• [Task details] Print the line containing "[00:00:00.00 to 00:00:01.14]", then every line after it through the end of the material, exactly as written and without pictures.

• [Material to process]
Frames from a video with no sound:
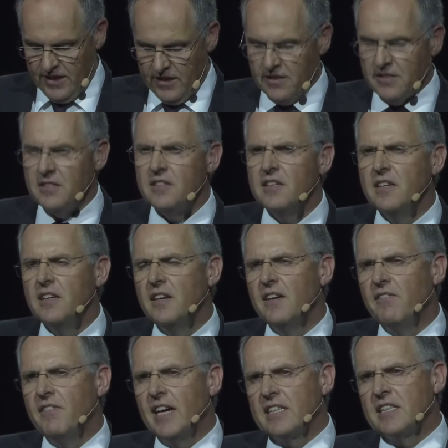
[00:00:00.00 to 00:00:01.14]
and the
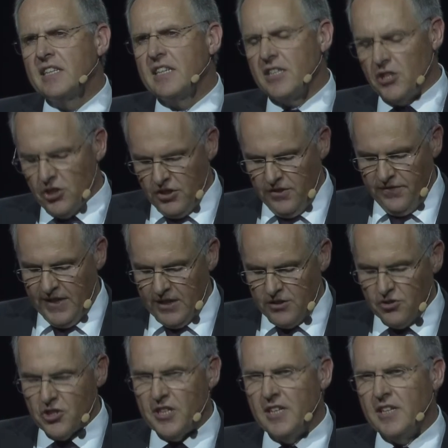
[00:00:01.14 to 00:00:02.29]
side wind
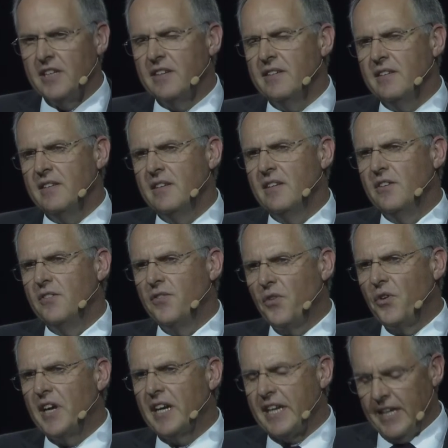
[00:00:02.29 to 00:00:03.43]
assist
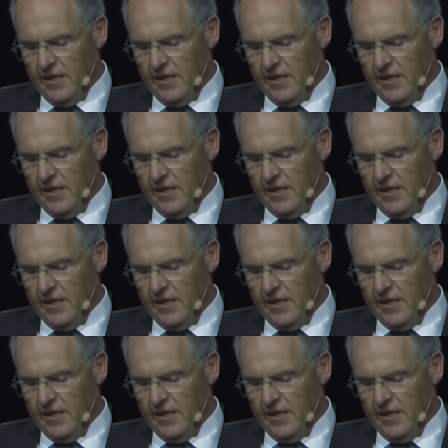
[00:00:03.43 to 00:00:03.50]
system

• [Solved problem]
[00:00:00.00 to 00:00:01.14]
and the
[00:00:01.14 to 00:00:02.29]
side wind
[00:00:02.29 to 00:00:03.43]
assist
[00:00:03.43 to 00:00:03.50]
system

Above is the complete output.